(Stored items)
--

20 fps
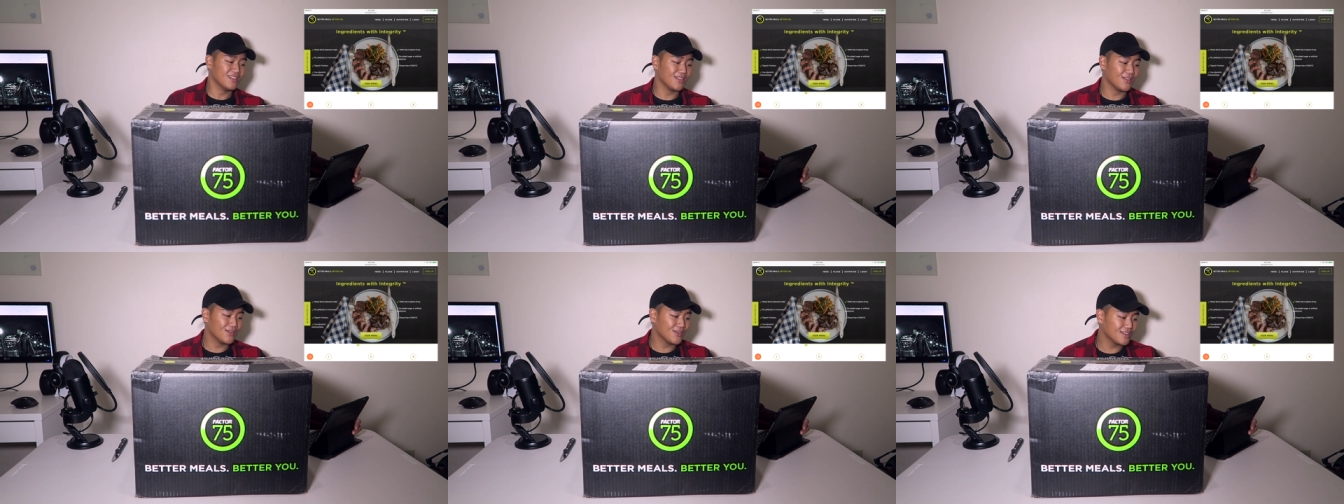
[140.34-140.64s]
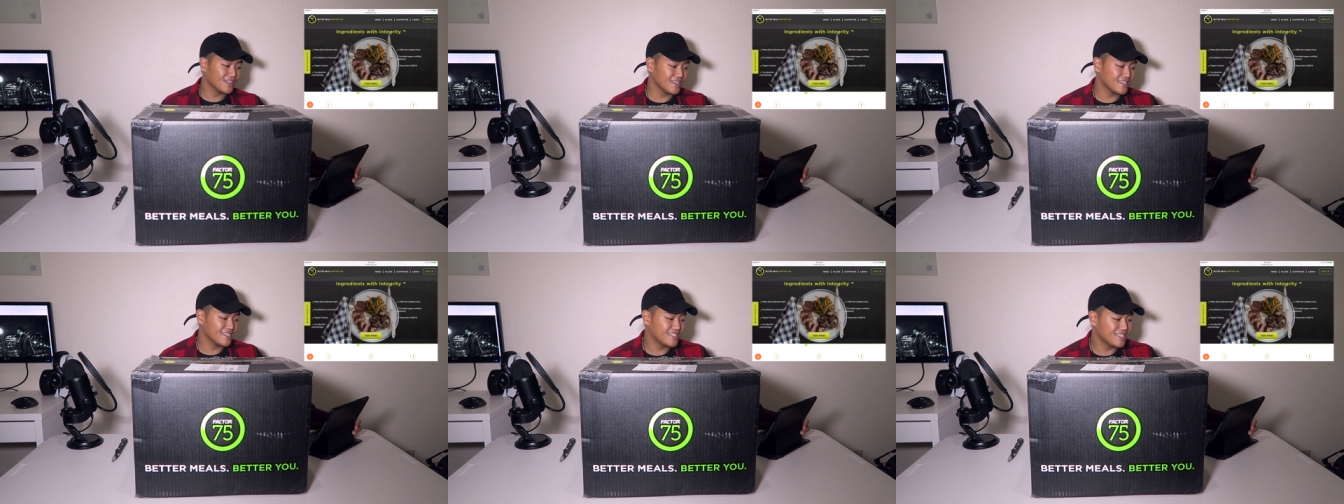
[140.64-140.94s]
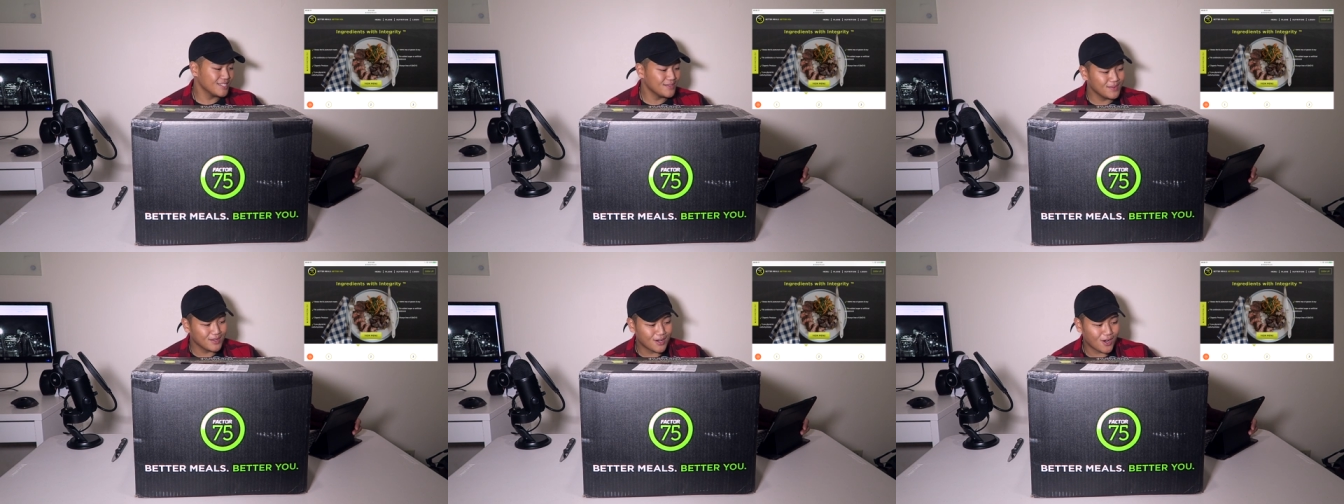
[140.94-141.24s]
Low
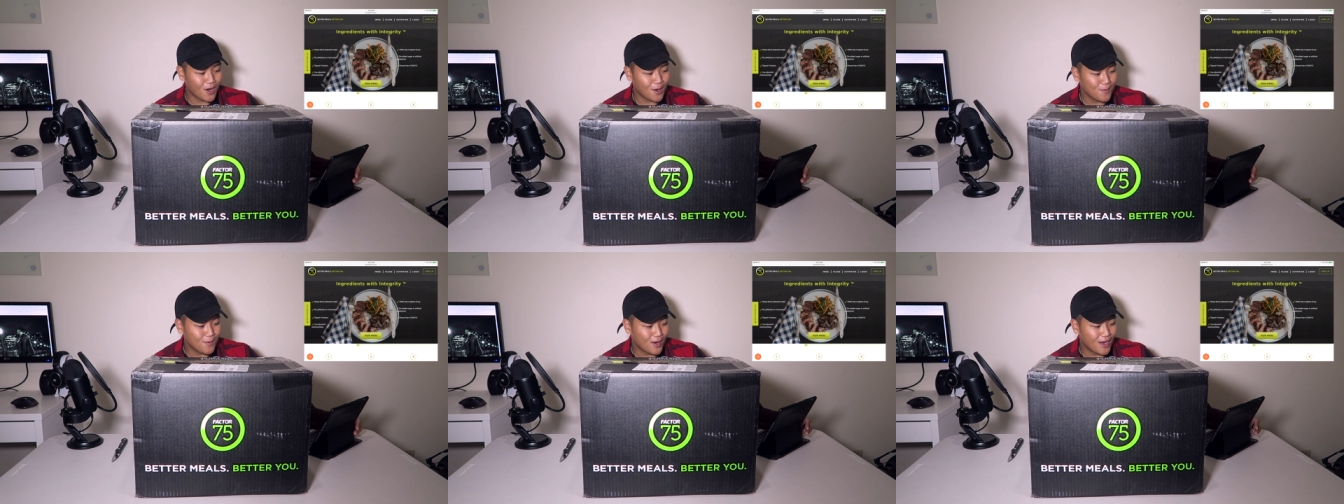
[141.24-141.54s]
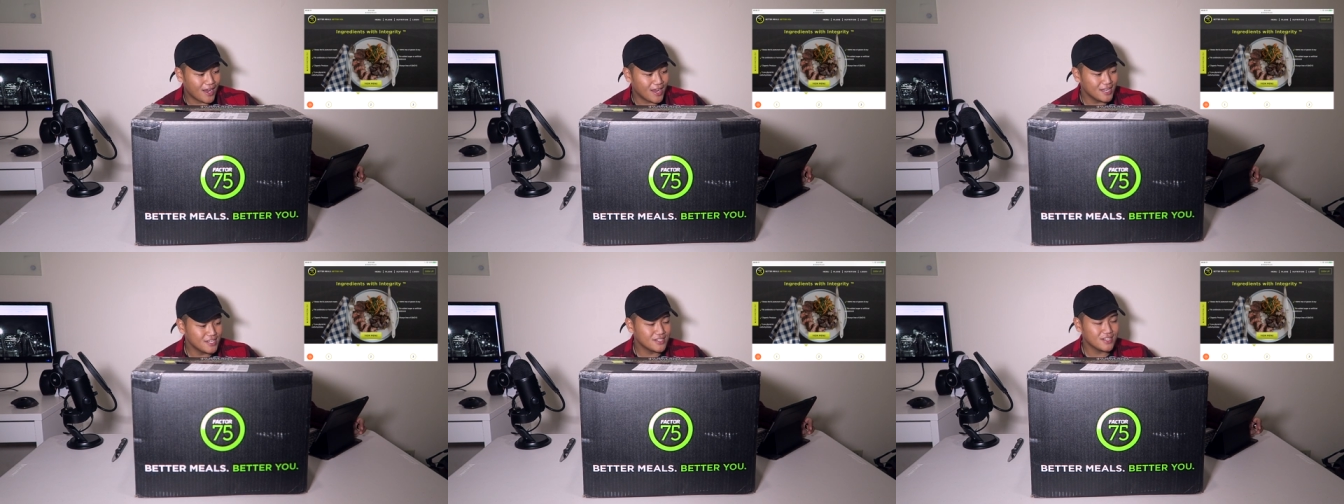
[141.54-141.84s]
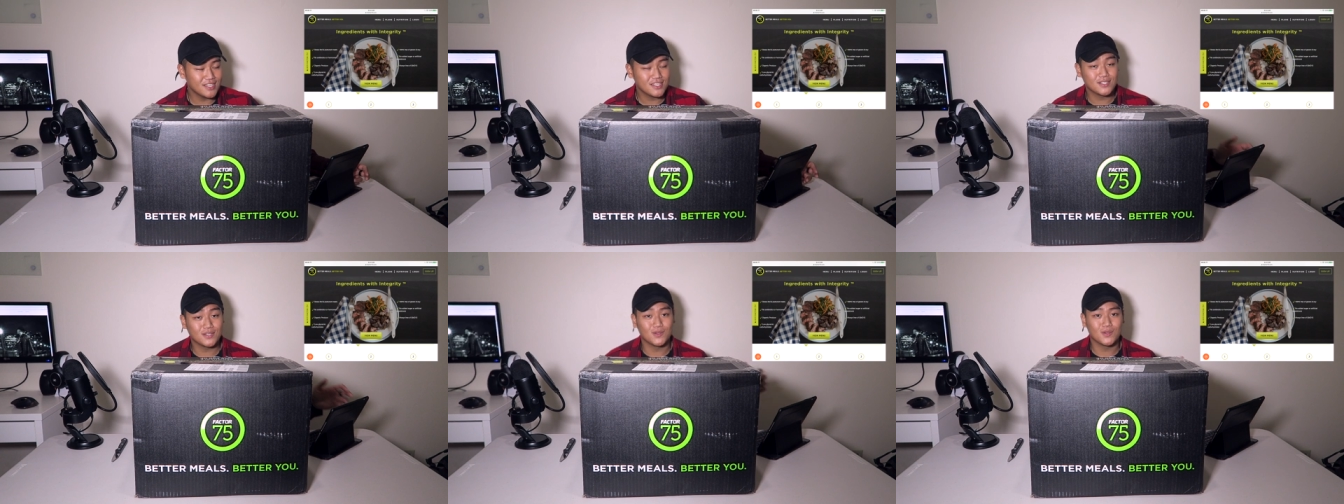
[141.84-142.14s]
glycemic
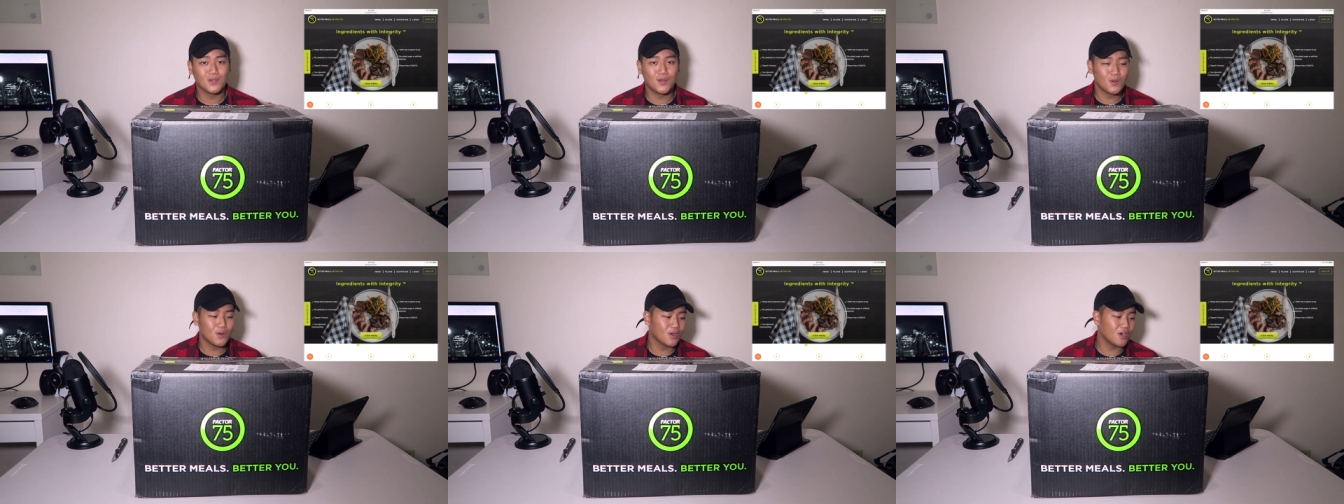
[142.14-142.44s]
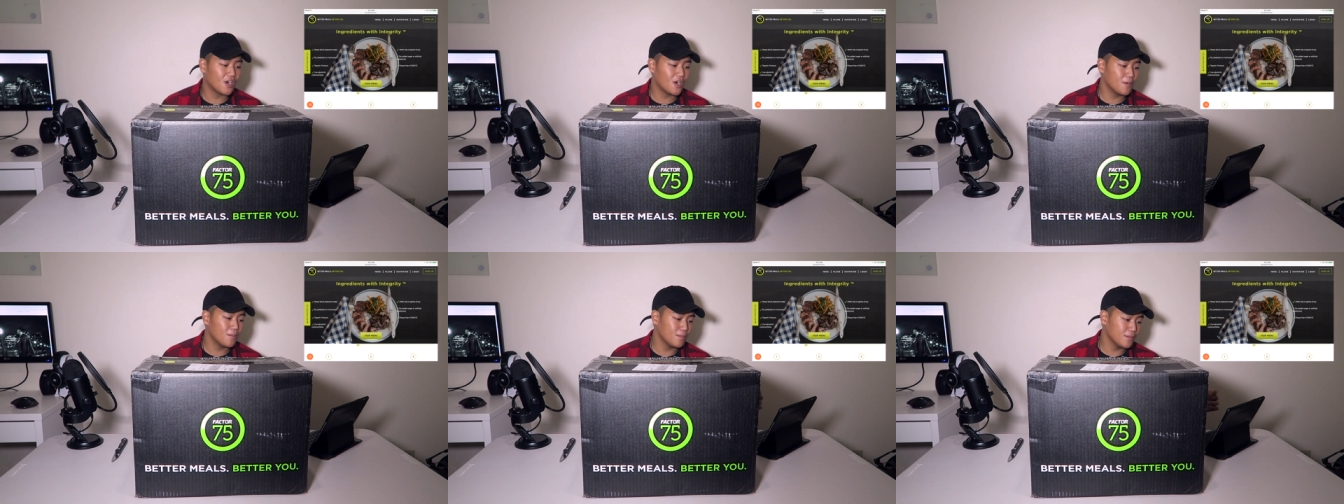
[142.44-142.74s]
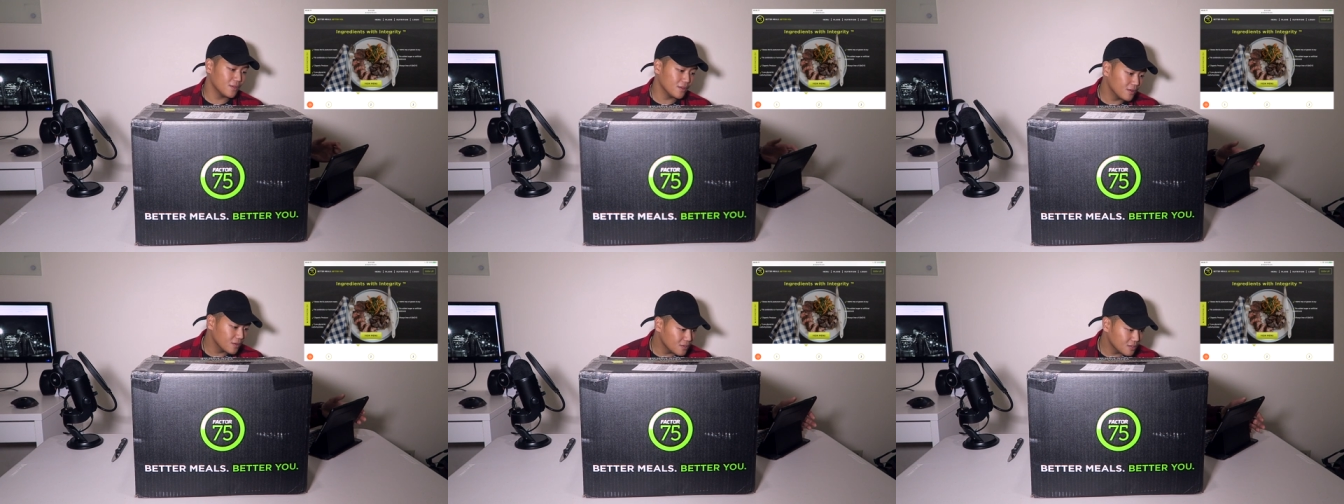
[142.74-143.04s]
carbohydrates, so low carb
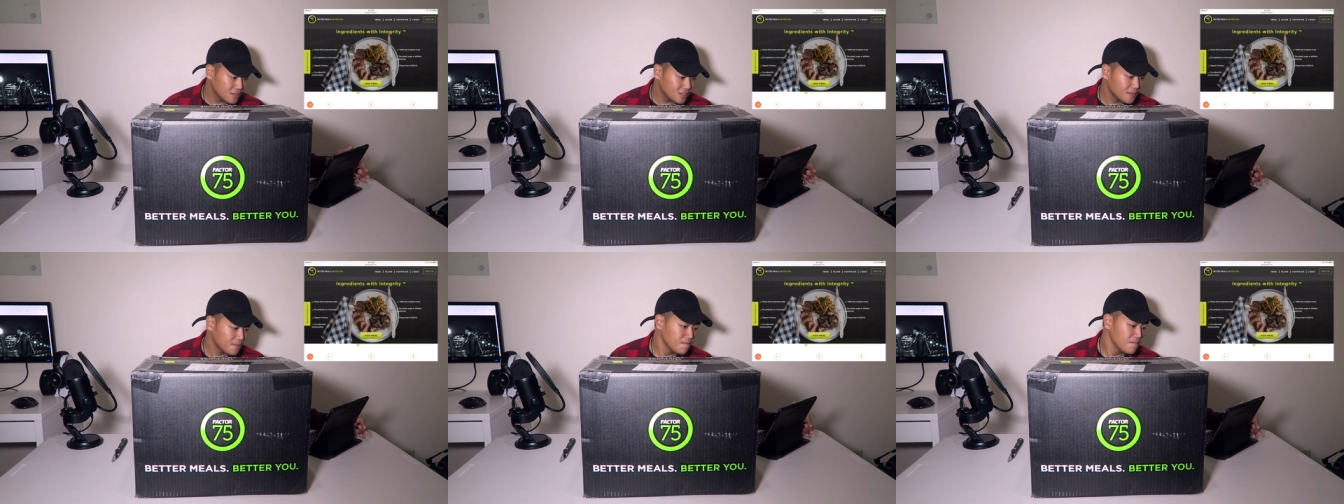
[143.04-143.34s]
meals,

--

## [Task details]
Apart from its pictures, the data is to be repeated exactly.

## [Result below]
20 fps
[140.34-140.64s]
[140.64-140.94s]
[140.94-141.24s]
Low
[141.24-141.54s]
[141.54-141.84s]
[141.84-142.14s]
glycemic
[142.14-142.44s]
[142.44-142.74s]
[142.74-143.04s]
carbohydrates, so low carb
[143.04-143.34s]
meals,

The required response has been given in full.